Nel suo lavoro sul campo, MSF non ha mai incontrato casi socialmente pericolosi. Persone estremamente sensibili, molto provate e che sono state esposte a traumi successivi anche all’arrivo in Italia, ma sicuramente non pericolose. Anche perché non si sta parlando di “pazzi”.

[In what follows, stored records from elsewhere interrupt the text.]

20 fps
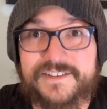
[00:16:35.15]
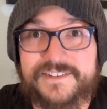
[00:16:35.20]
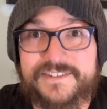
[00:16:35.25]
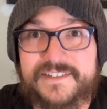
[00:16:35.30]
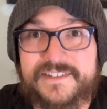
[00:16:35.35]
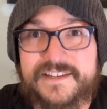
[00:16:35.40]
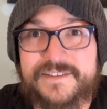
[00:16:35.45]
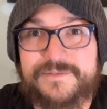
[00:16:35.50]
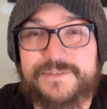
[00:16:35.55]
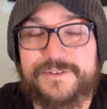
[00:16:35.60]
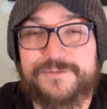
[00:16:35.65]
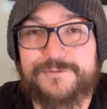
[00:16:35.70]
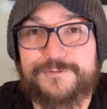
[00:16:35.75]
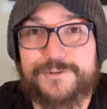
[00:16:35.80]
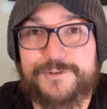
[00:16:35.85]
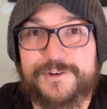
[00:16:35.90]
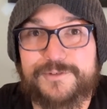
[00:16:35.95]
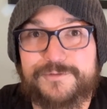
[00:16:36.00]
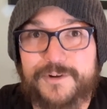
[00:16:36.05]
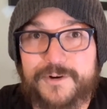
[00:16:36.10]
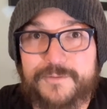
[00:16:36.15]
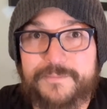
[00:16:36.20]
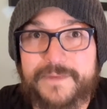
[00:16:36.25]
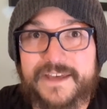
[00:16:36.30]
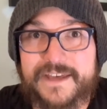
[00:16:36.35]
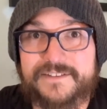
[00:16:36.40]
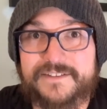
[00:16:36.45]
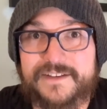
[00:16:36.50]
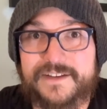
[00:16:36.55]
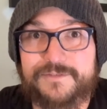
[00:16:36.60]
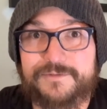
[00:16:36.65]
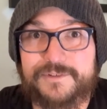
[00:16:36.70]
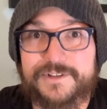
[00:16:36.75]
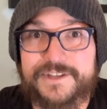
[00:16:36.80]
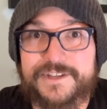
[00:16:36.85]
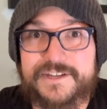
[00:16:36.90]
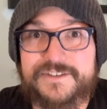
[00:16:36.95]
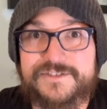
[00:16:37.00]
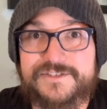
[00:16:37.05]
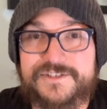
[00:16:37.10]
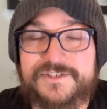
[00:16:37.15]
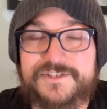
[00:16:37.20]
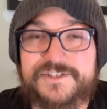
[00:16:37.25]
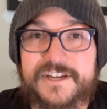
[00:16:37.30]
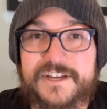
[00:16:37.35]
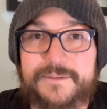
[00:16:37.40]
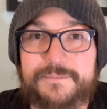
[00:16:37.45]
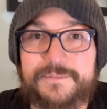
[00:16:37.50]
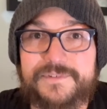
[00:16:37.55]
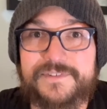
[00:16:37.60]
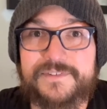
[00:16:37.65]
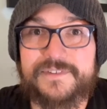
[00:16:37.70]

even for romantic relationships.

“Nei 387 individui da noi seguiti e presi in carico, noi non avevamo registrato nessun caso psichiatrico grave”, sottolinea Mancini. “I migranti che arrivano in Italia non sono persone pericolose, sono persone che hanno bisogno di accoglienza e hanno subito dei traumi”.
Sostenere dunque la pericolosità di questi individui altro non è che una grave strumentalizzazione di studi e statistiche che ha il solo scopo di creare allarme e sollecitare paura.
“Inoltre, non si possono estendere i risultati di una ricerca compiuta due anni fa su 387 soggetti all’interno dei CAS del ragusano a tutti i richiedenti asilo oggi presenti sul territorio”, aggiunge con fermezza Mancini. “È profondamente scorretto dal punto di vista scientifico”.